Os fatos que agora vêm à tona aconteceram em maio. No texto que abre essa nota, Guerra avisa ao oficial da OMS responsável por coordenar a equipe que fez o relatório, Francesco Zambon, que vai barrar o texto junto à cientista-chefe da organização, Soumya Swaminathan. O relatório “Um desafio sem precedentes – a primeira resposta da Itália a covid-19” chegou a ser publicado no site do escritório europeu da OMS, mas foi retirado apenas um dia depois. E enterrado. 

O contexto da crise talvez importe mais do que tudo. Além de não estabelecer um muro entre o ex-diretor do ministério italiano e seu país de origem, a OMS tinha acabado de receber uma doação voluntária do governo da Itália de 10 milhões de euros.
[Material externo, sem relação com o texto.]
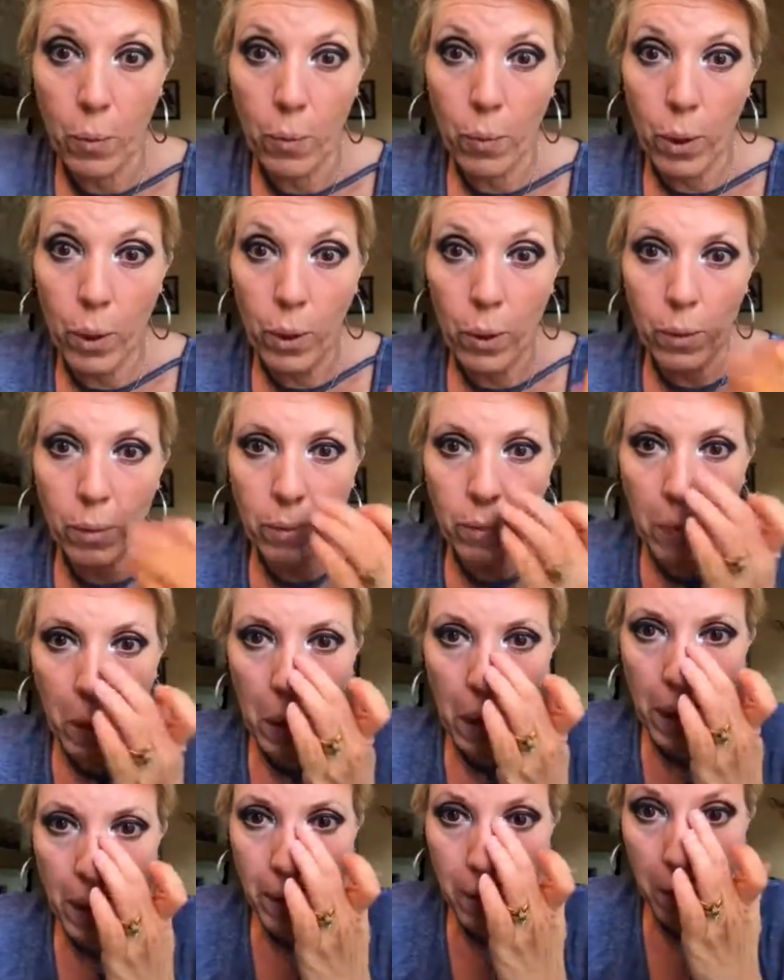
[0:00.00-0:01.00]
Woo,
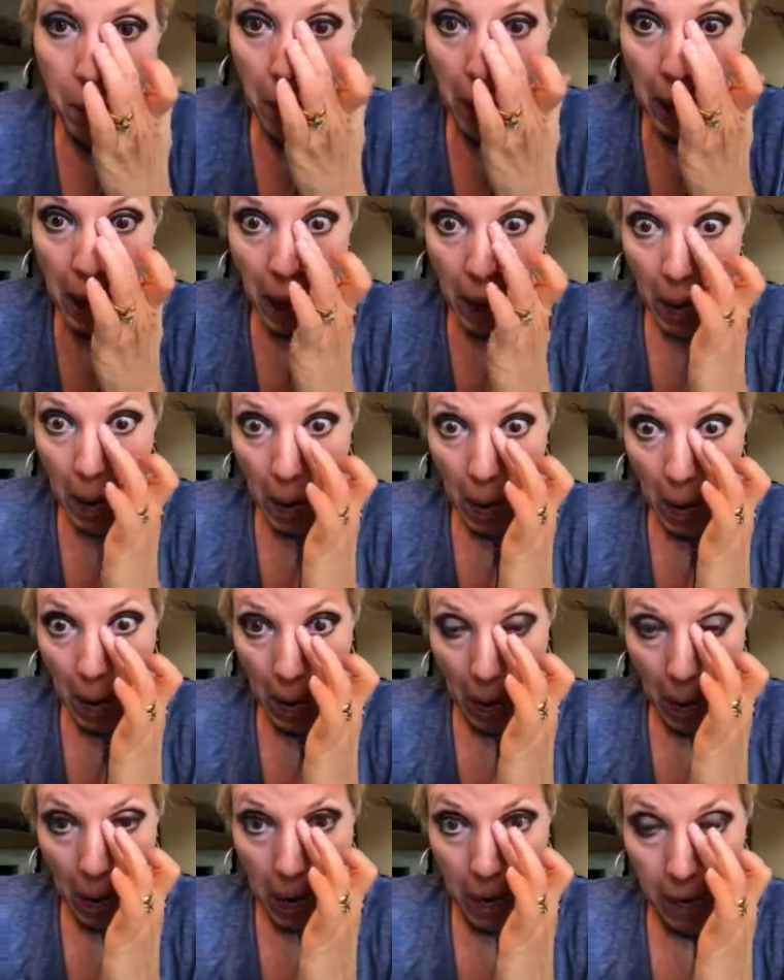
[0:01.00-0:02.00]
that's bright.
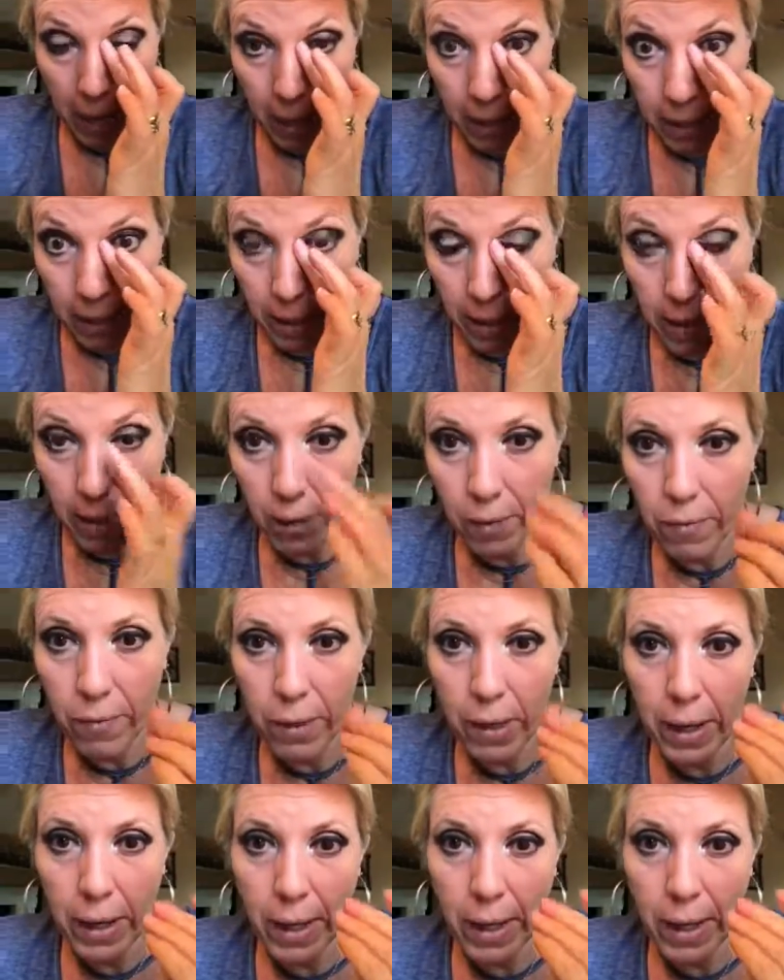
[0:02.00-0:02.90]
Silver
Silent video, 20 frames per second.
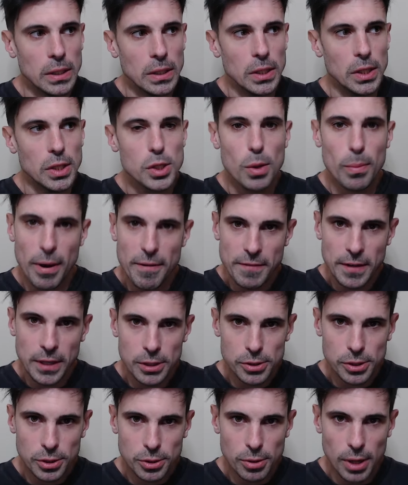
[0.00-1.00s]
So my
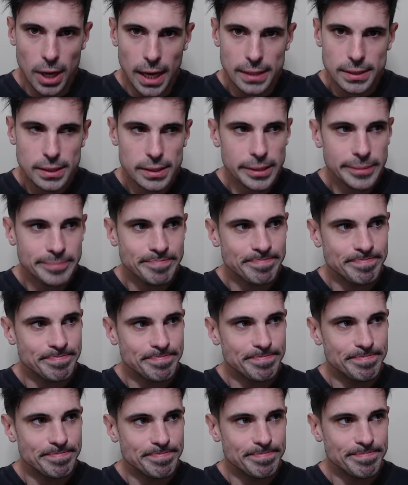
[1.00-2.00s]
fingers are crossed.
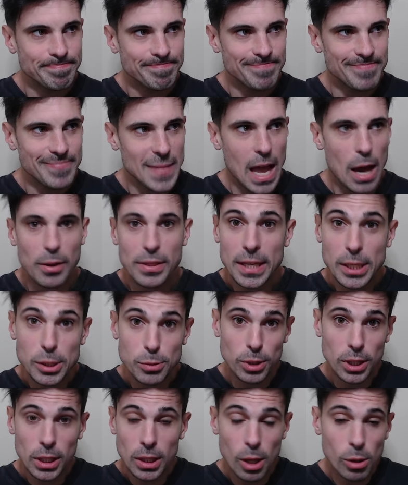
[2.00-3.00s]
Now, things
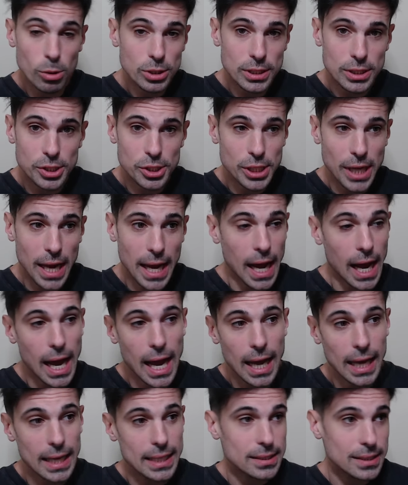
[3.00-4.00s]
were close in
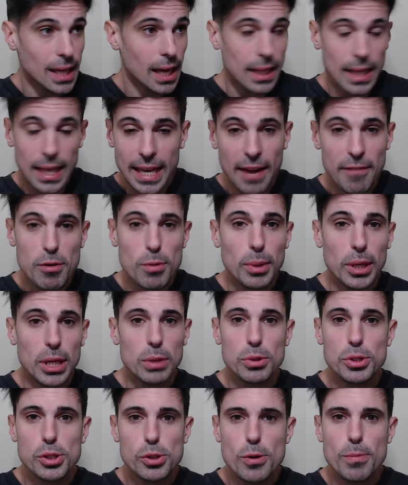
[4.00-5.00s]
Shanghai. It's not like everybody
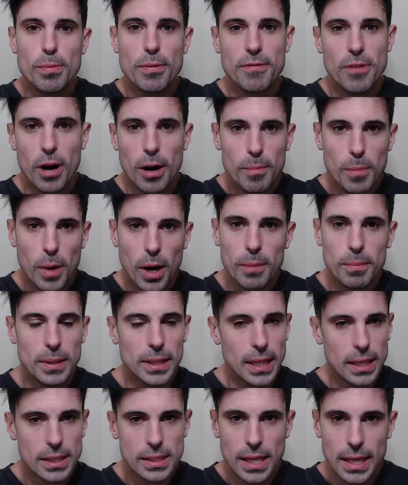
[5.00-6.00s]
was super far apart, but
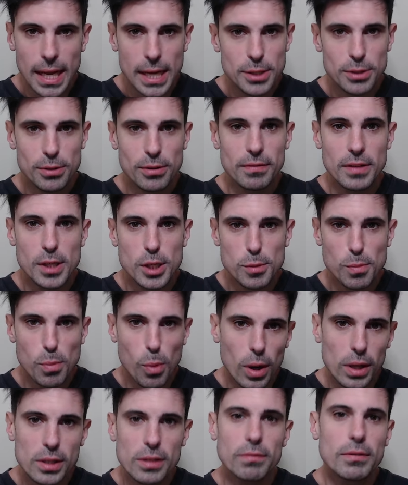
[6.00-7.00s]
that's the nature of this
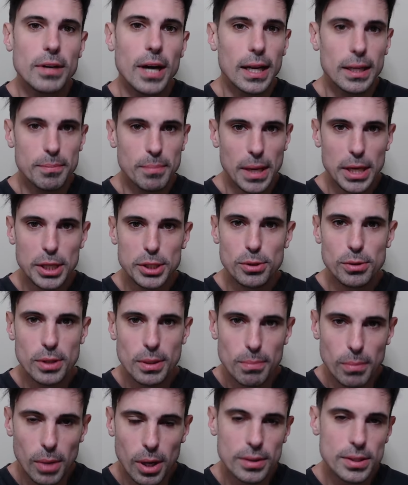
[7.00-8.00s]
sport. You've got to make sure
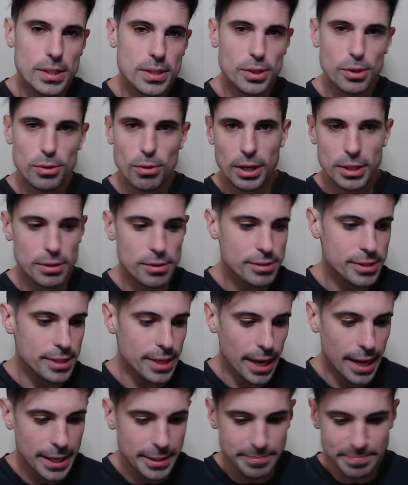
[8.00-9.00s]
the margins are on your
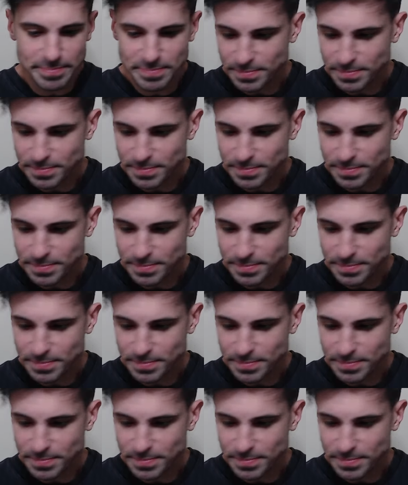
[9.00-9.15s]
side.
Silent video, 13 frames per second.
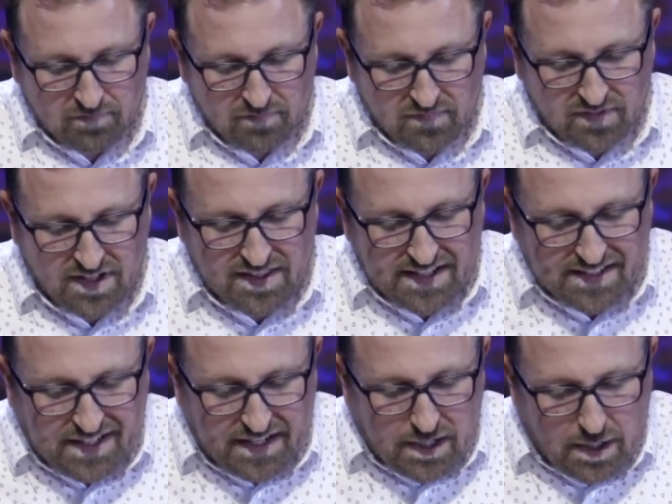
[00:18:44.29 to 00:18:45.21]
Then they
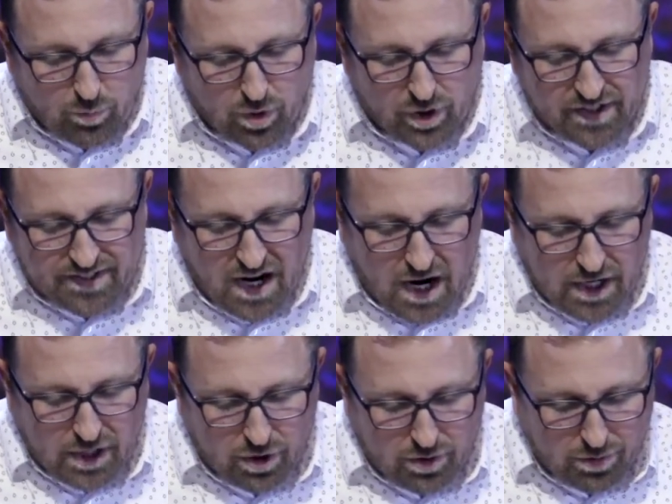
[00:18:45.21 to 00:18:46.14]
said to him, we're gonna tie
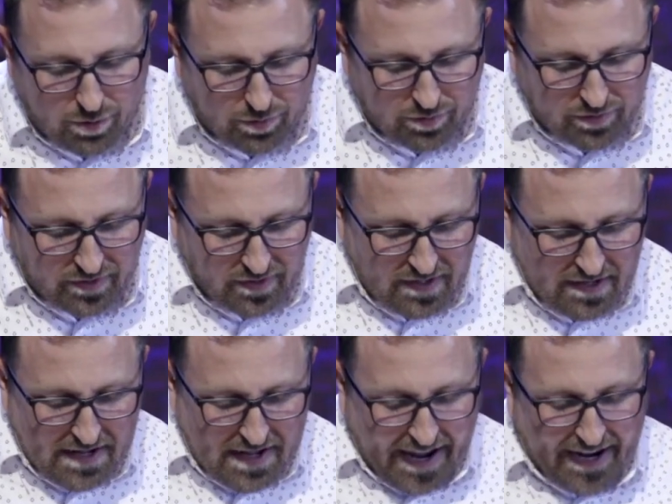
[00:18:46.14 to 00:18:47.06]
you,
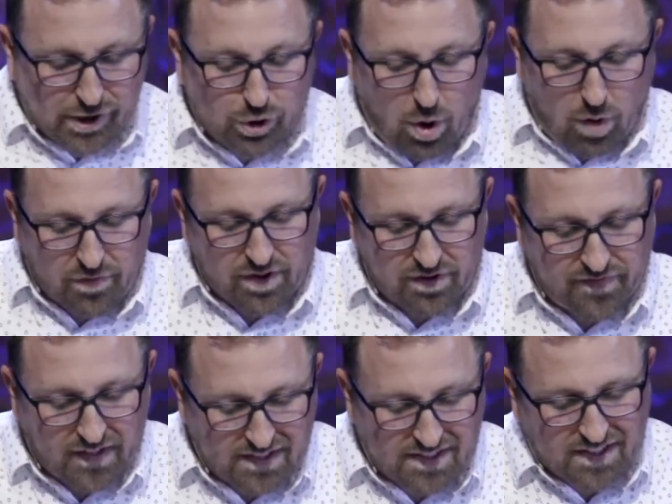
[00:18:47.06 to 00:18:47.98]
hand you over to the
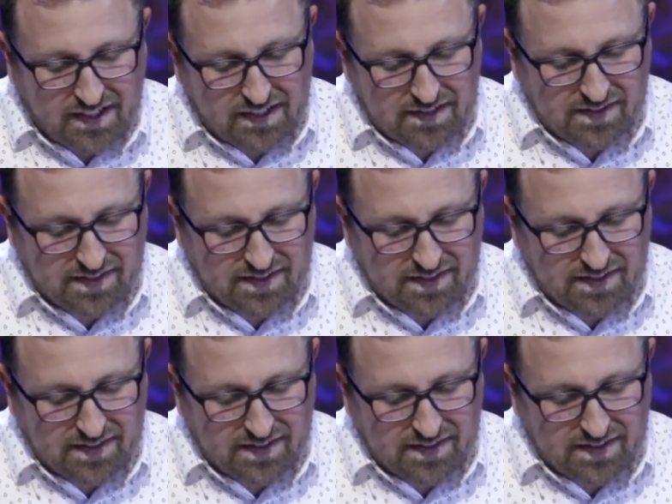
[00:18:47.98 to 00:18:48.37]
Philistines.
Agora, com a direção da organização se vendo às voltas com o pedido dos países-membros para investigar as origens da pandemia na China – e com o governo chinês, por enquanto, não dando sequer autorização para que o grupo de cientistas escolhidos para fazer o relatório ponha os pés no país – o caso de censura coloca ainda mais pressão sobre a organização.